Because forward-looking statements involve risks and uncertainties, there are
many factors that could cause our actual results, performance or achievements
to differ materially from those expressed or implied by our forward-looking
statements. This note contains important cautionary statements of the known
factors that we consider could materially affect the accuracy of our
forward-looking statements and adversely affect our business, results of
operations and financial position. Additionally, many of these risks and
uncertainties are currently amplified by and will continue to be amplified by,
or in the future may be amplified by, the COVID-19 outbreak. It is not
possible to predict or identify all such risks. There may be additional risks
that we consider immaterial or which are unknown. These factors include, but
are not limited to, the following:
* COVID-19 has had, and is expected to continue to have, a significant impact
on our financial condition and operations, which impacts our ability to obtain
acceptable financing to fund resulting reductions in cash from operations. The
current, and uncertain future, impact of the COVID-19 outbreak, including its
effect on the ability or desire of people to travel (including on cruises), is
expected to continue to impact our results, operations, outlooks, plans,
goals, growth, reputation, litigation, cash flows, liquidity, and stock price
* As a result of the COVID-19 outbreak, we have paused our guest cruise
operations, and if we are unable to re-commence normal operations in the
near-term, and further extend covenant waivers for certain agreements for
which waivers do not currently cover periods after March 2021 (if needed), we
may be out of compliance with a maintenance covenant in certain of our debt
facilities
* World events impacting the ability or desire of people to travel may lead to
a decline in demand for cruises
* Incidents concerning our ships, guests or the cruise vacation industry as
well as adverse weather conditions and other natural disasters may impact the
satisfaction of our guests and crew and lead to reputational damage
* Changes in and non-compliance with laws and regulations under which we
operate, such as those relating to health, environment, safety and security,
data privacy and protection, anti-corruption, economic sanctions, trade
protection and tax may lead to litigation, enforcement actions, fines,
penalties, and reputational damage
* Breaches in data security and lapses in data privacy as well as disruptions
and other damages to our principal offices, information technology operations
and system networks and failure to keep pace with developments in technology
may adversely impact our business operations, the satisfaction of our guests
and crew and lead to reputational damage
* Ability to recruit, develop and retain qualified shipboard personnel who
live away from home for extended periods of time may adversely impact our
business operations, guest services and satisfaction
* Increases in fuel prices, changes in the types of fuel consumed and
availability of fuel supply may adversely impact our scheduled itineraries and
costs
* Fluctuations in foreign currency exchange rates may adversely impact our
financial results
* Overcapacity and competition in the cruise and land-based vacation industry
may lead to a decline in our cruise sales, pricing and destination options
* Geographic regions in which we try to expand our business may be slow to
develop or ultimately not develop how we expect
* Inability to implement our shipbuilding programs and ship repairs,
maintenance and refurbishments may adversely impact our business operations
and the satisfaction of our guests
The ordering of the risk factors set forth above is not intended to reflect
our indication of priority or likelihood.
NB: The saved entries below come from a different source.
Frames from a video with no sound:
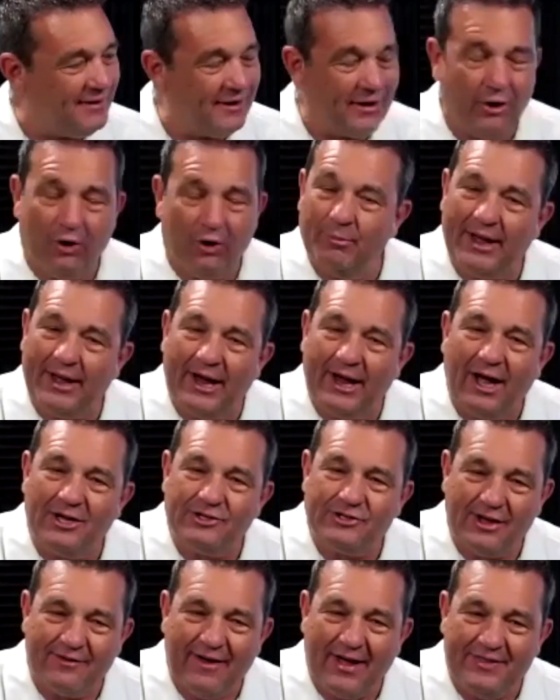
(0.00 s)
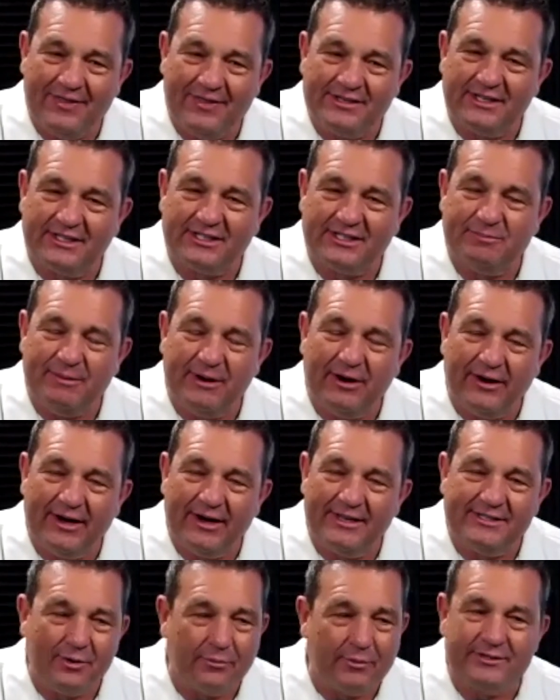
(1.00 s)
oh my gosh, I've had this experience.
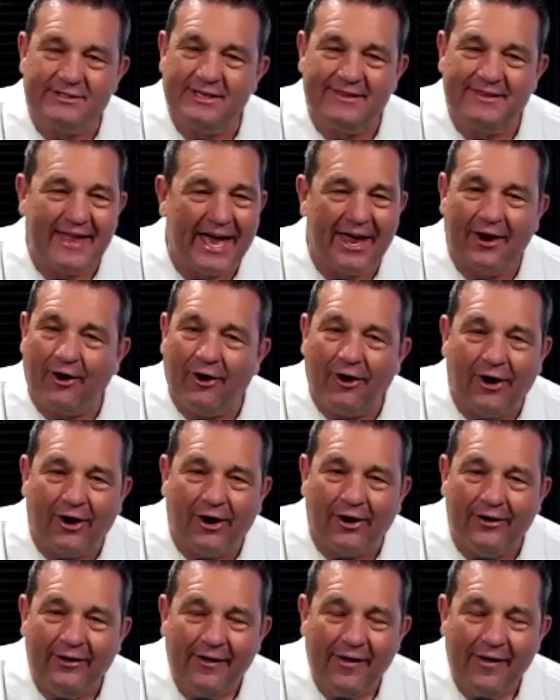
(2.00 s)
It wasn't that hard.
Forward-looking statements should not be relied upon as a prediction of actual
results. Subject to any continuing obligations under applicable law or any
relevant stock exchange rules, we expressly disclaim any obligation to
disseminate, after the date of this document, any updates or revisions to any
such forward-looking statements to reflect any change in expectations or
events, conditions or circumstances on which any such statements are based.